The policy divides naming opportunities at UBC into three major categories: the naming of campus facilities, the naming of chairs and professorships and the naming of academic institutions. Campus building names require a recommendation from the president and Board approval.

The policy outlines three stages that the university must take to name a campus facility. First, the Naming Committee must recommend to the president that a facility be named to reflect its use, honour someone associated with the university or to recognize a donor.

Next, the president accepts the Naming Committee’s recommendation and passes it along to the Board for approval.

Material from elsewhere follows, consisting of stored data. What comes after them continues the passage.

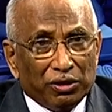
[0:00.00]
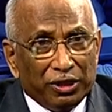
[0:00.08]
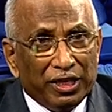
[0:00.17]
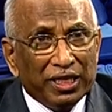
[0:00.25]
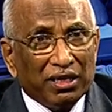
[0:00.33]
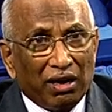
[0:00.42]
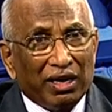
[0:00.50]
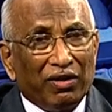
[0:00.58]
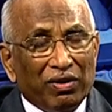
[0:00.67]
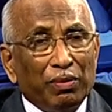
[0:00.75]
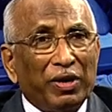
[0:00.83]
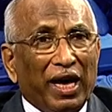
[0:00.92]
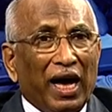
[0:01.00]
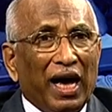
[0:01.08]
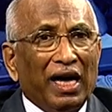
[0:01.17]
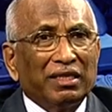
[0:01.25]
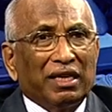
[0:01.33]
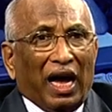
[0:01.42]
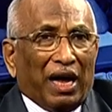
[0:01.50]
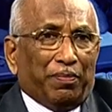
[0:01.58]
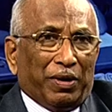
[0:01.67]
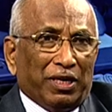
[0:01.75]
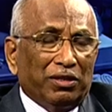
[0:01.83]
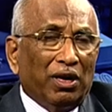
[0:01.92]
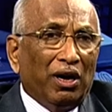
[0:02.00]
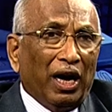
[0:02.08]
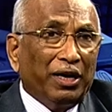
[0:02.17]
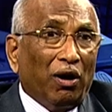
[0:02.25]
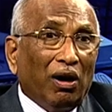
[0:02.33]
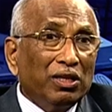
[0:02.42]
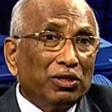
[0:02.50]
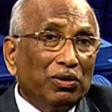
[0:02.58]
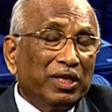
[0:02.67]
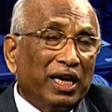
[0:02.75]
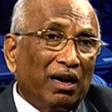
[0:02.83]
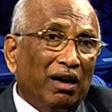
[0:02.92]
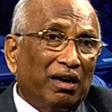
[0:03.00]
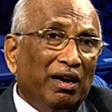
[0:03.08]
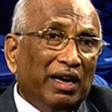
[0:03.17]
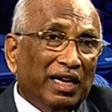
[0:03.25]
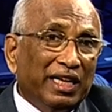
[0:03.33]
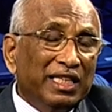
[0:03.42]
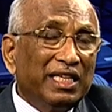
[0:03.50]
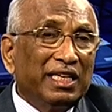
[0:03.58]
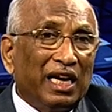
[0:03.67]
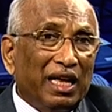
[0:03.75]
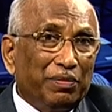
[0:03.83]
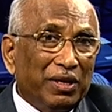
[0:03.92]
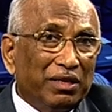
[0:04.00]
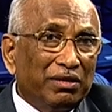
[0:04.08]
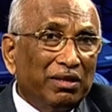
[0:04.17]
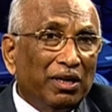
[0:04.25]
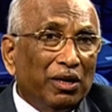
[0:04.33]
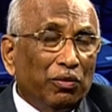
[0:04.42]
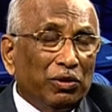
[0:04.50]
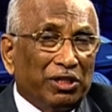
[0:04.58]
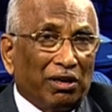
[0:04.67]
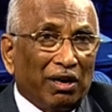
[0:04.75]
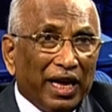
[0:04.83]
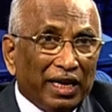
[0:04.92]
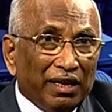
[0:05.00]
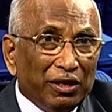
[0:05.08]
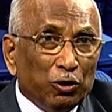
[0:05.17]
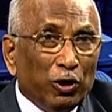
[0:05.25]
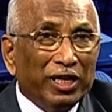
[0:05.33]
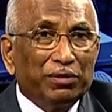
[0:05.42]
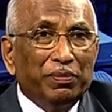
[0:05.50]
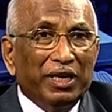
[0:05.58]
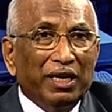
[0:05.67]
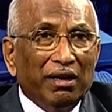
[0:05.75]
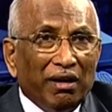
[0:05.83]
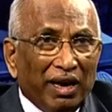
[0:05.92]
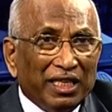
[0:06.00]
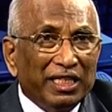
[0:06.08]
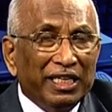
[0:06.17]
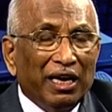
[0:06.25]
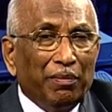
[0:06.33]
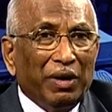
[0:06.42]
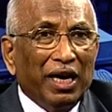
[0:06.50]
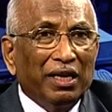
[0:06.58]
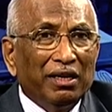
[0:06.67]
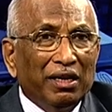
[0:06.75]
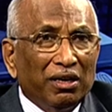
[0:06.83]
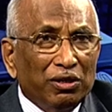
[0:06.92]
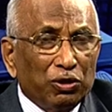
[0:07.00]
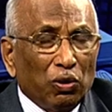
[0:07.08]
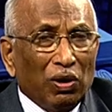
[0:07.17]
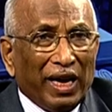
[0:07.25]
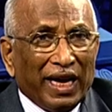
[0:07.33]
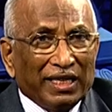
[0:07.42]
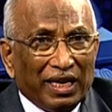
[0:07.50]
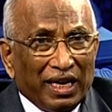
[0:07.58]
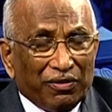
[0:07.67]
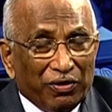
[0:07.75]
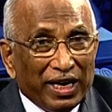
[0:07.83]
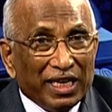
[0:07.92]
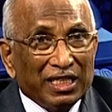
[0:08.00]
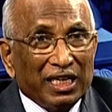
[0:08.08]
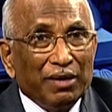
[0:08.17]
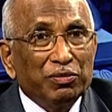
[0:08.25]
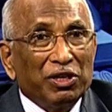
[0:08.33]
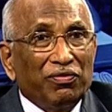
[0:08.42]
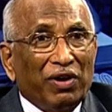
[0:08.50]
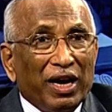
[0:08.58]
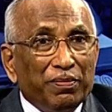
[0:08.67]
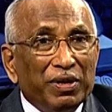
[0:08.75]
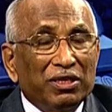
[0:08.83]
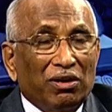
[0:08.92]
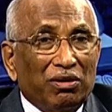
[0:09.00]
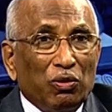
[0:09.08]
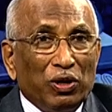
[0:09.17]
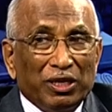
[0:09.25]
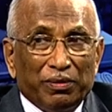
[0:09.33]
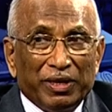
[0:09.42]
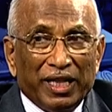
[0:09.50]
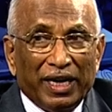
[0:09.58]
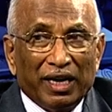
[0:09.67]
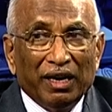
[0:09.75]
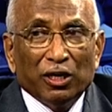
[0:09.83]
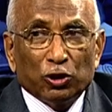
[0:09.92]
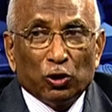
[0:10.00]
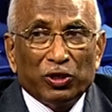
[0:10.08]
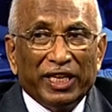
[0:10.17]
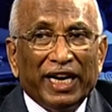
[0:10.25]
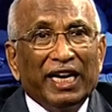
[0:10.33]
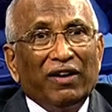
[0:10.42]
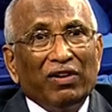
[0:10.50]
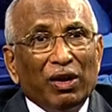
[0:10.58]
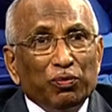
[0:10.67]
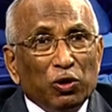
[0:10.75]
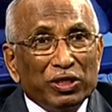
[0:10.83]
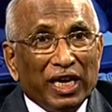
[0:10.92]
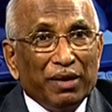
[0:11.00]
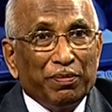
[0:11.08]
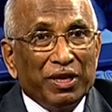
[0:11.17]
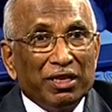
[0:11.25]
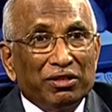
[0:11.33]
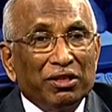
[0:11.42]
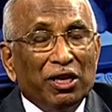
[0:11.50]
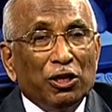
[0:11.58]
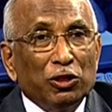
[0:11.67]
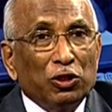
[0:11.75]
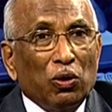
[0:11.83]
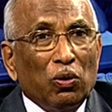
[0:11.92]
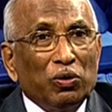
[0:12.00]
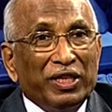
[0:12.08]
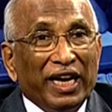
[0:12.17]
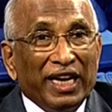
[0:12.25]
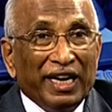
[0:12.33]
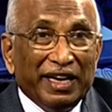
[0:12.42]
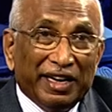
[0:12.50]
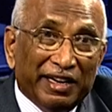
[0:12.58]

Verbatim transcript: these are developed as IPs and also there are digital IPs which are like USB, HDMI. So like that various types of IPs are going to be there. So they develop those IPs. So they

Where appropriate, Campus and Community Planning will also seek recommendation, from the appropriate dean or vice-president that is linked to the facility, the UBC vice-president external or the vice-president of development and alumni engagement.

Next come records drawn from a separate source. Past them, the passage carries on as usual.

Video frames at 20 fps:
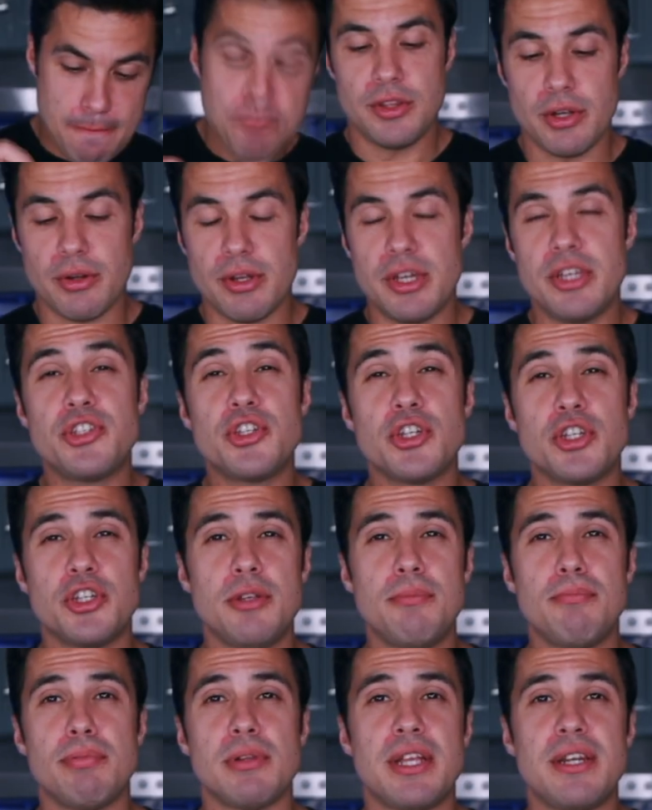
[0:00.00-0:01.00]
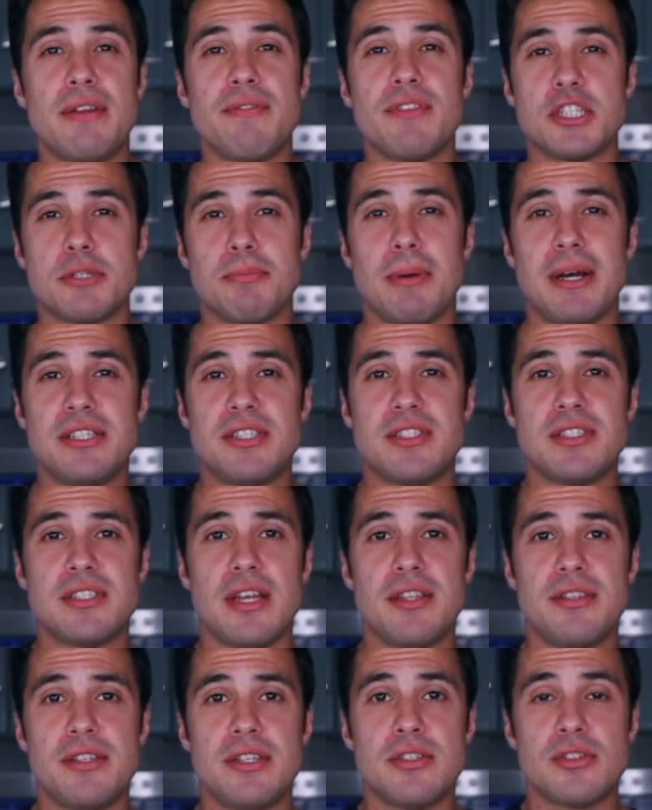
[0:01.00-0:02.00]
There is a good blend of the spices
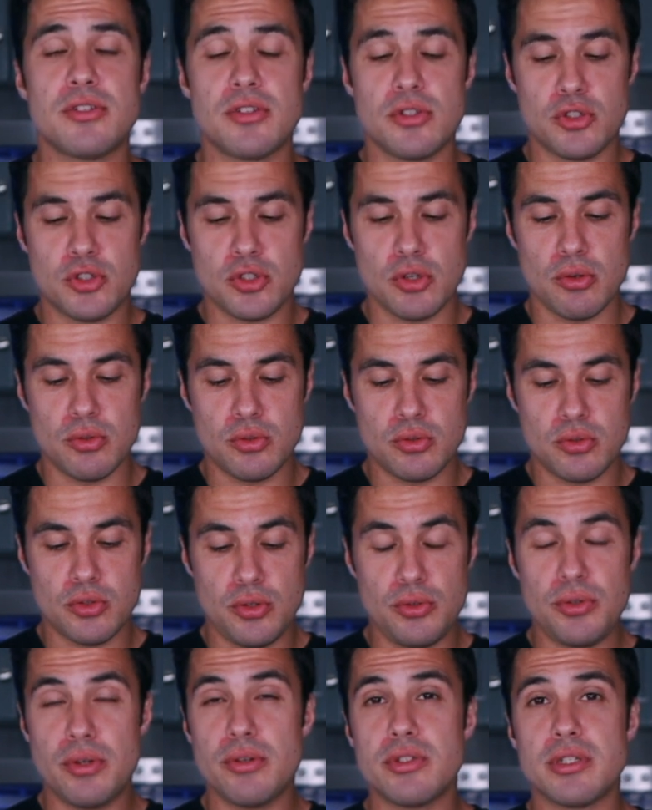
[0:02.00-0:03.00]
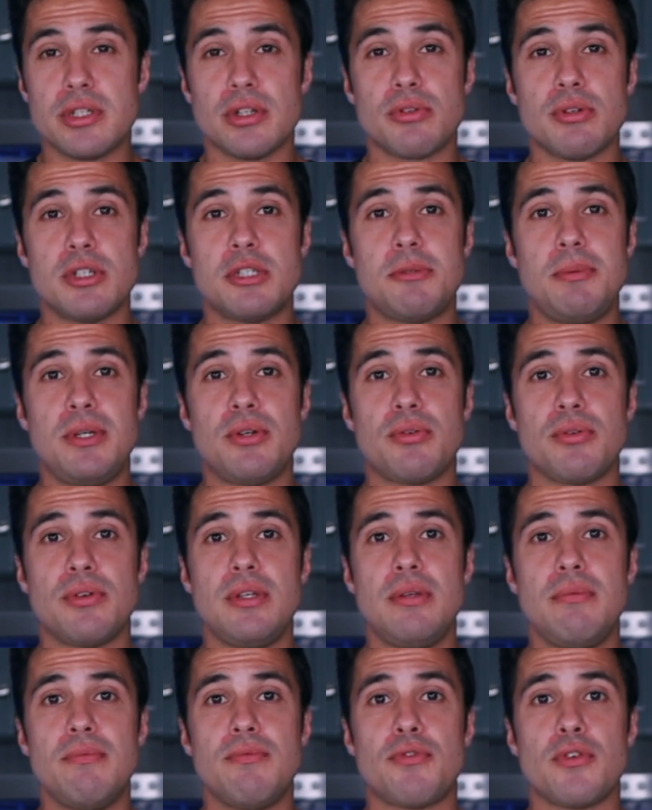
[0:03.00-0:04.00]
on this, so kudos to Krispy
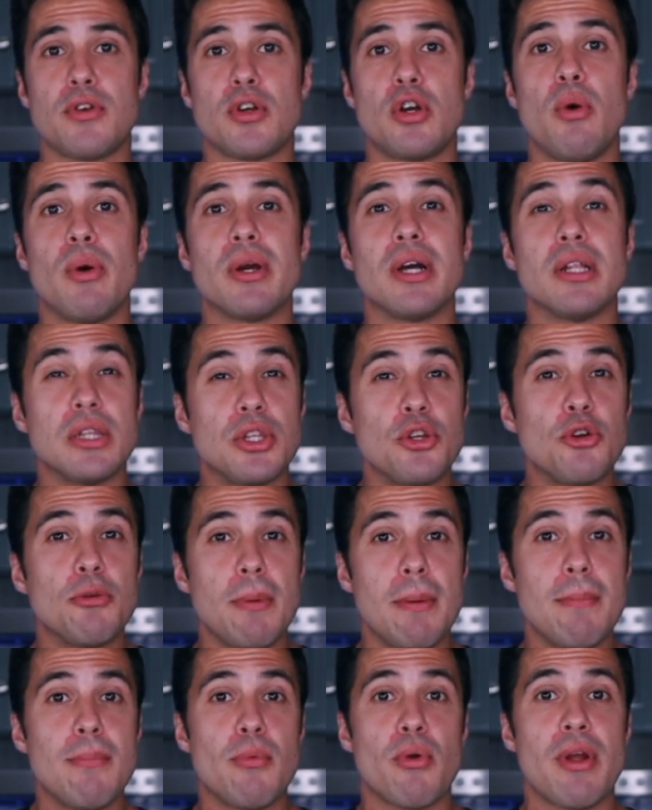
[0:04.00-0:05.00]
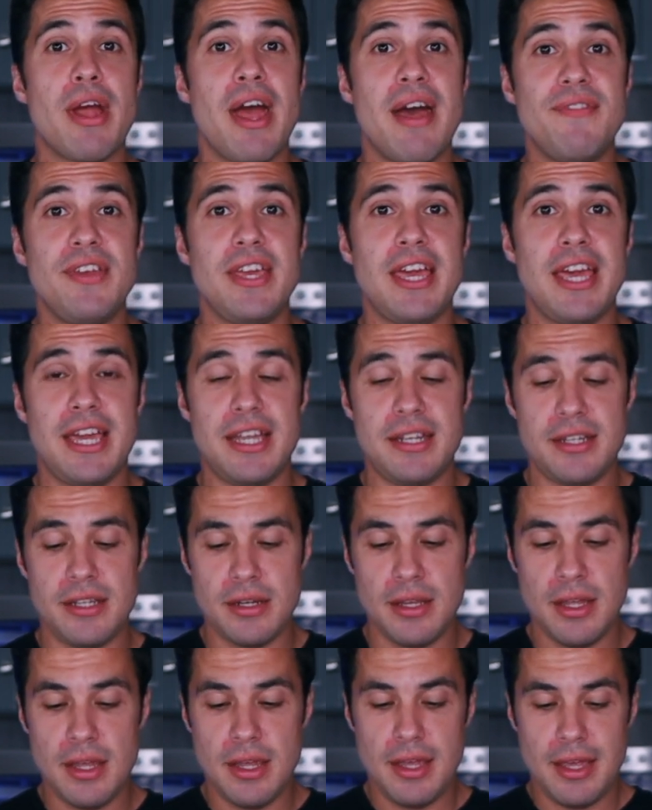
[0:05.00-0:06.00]
Kreme for going a little bit more
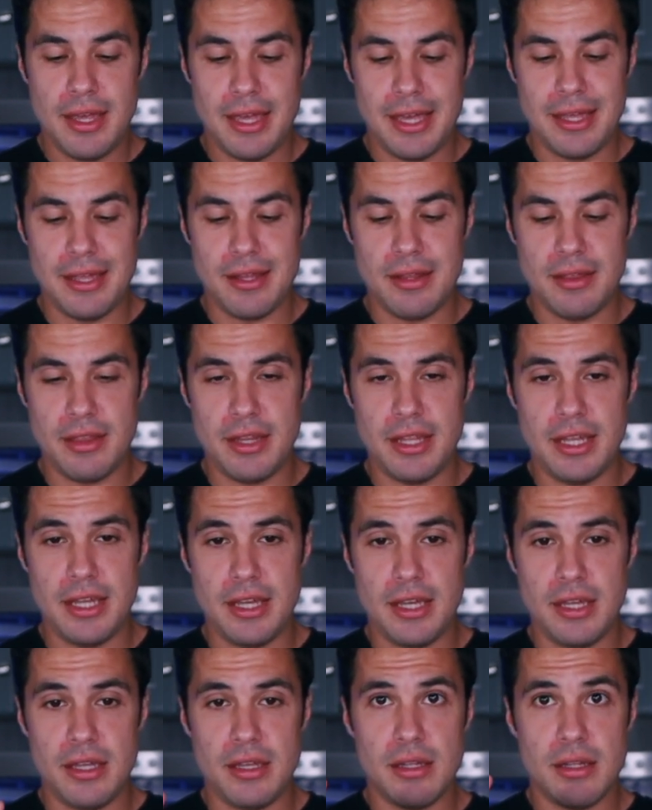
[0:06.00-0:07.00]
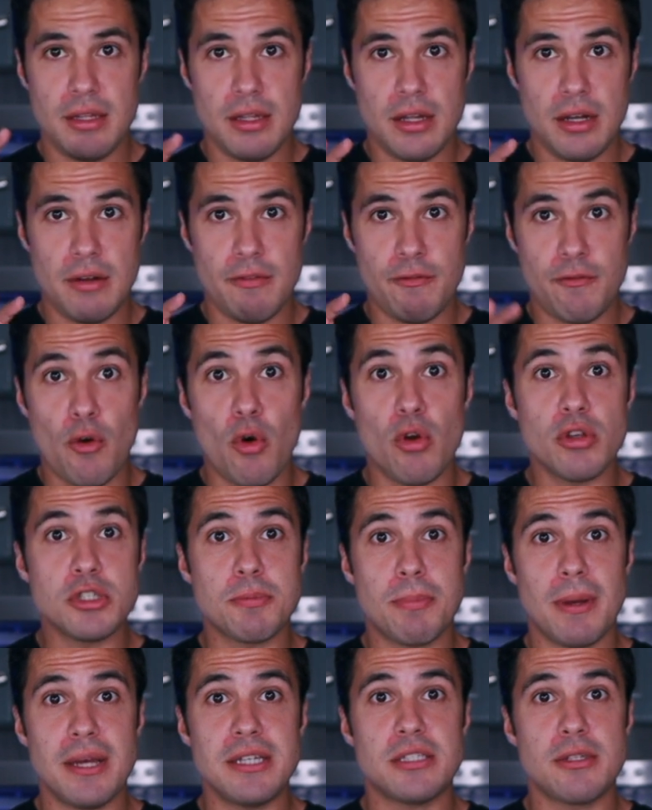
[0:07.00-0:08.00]
heavy-handed in the fall
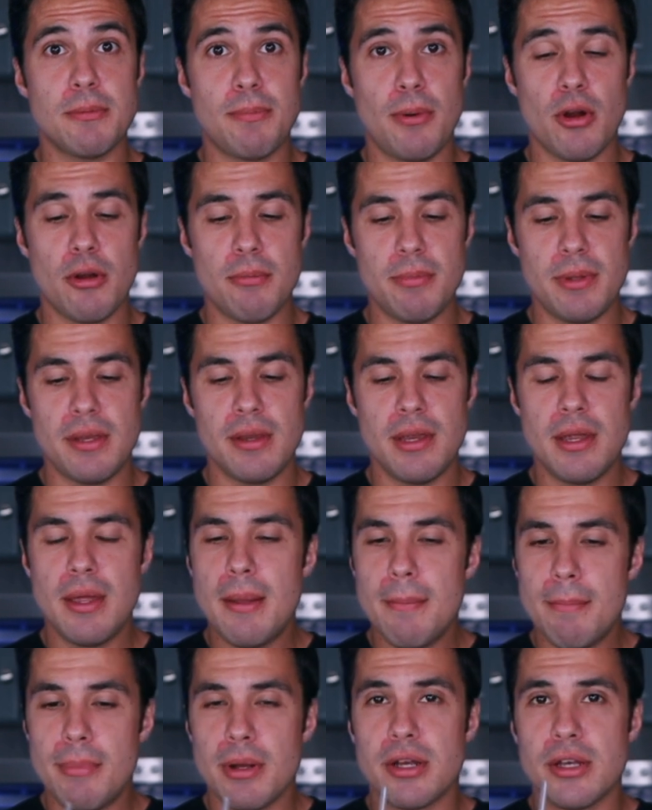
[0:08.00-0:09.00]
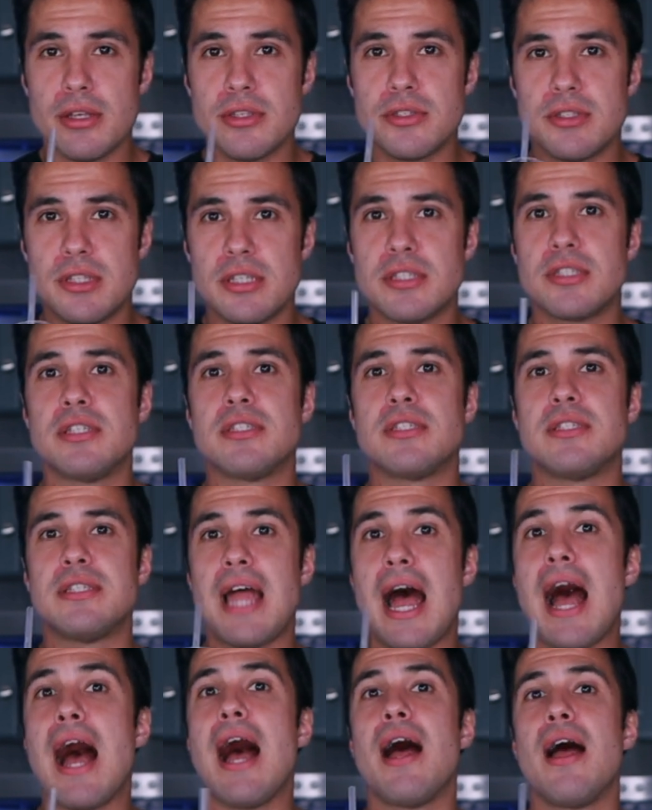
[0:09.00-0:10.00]
spice department, because this is
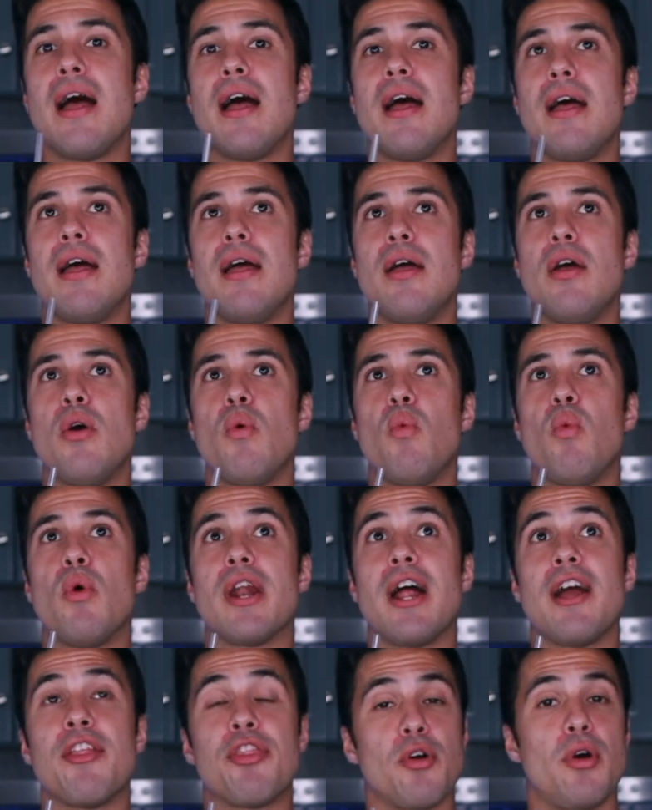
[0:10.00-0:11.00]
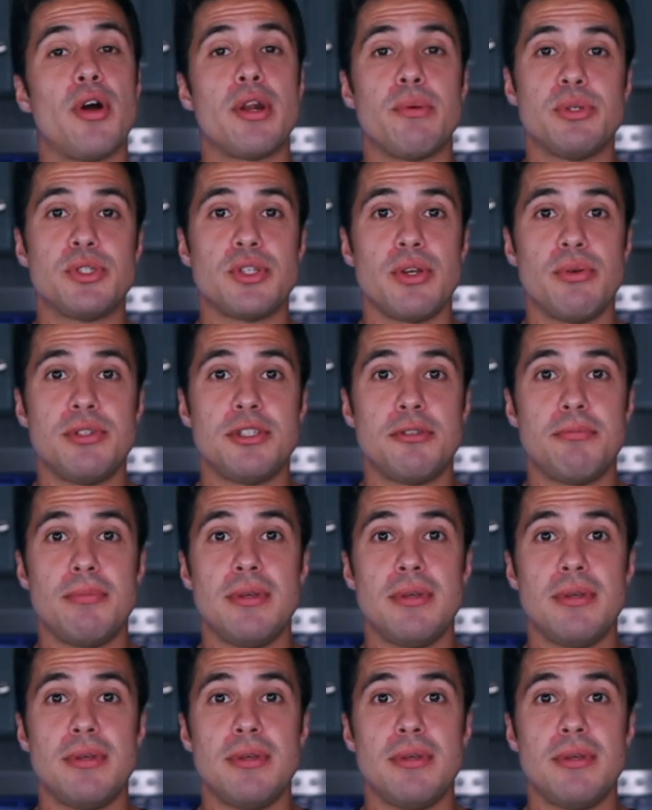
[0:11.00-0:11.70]
not what I thought it was going to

Finally, the Board of Governors reviews the president's recommendation as well as any other relevant information to make its decision.

GA6 stipulates that UBC recognizes “truly outstanding contributions to the University’s mission in ways that protect and celebrate the core values of the University.” UBC has committed to divestment from fossil fuels, another value that could affect buildings named for companies from those industries. And with UBC signalling equity as one of those core values, Yee said UBC needs to consider diversity in its naming choices.

“In honouring an individual with name recognition … it is essential to be able to recognize the diversity of our campus community,” Yee said.

The university inaugurated its Indigenous Strategic Plan in September that will guide UBC’s reconciliation efforts in the long term. Also in final stages is the Inclusion Action Plan, which the university intends will implement the theme of inclusion in its Shaping UBC’s Next Century strategic plan.

Associate Vice-President of Campus & Community Planning Michael White said that the Board of Governors Naming Committee will review policy GA6 this fall to bring it in line with UBC’s equity plans.

The review is still in preliminary stages, Yee said. University counsel proposed that the policy return for board approval in June 2021.

“It is important for a policy like the naming policy to reflect those broad values and plans and policies of the university that are calling for an emphasis on equity, diversity and inclusion,” White said.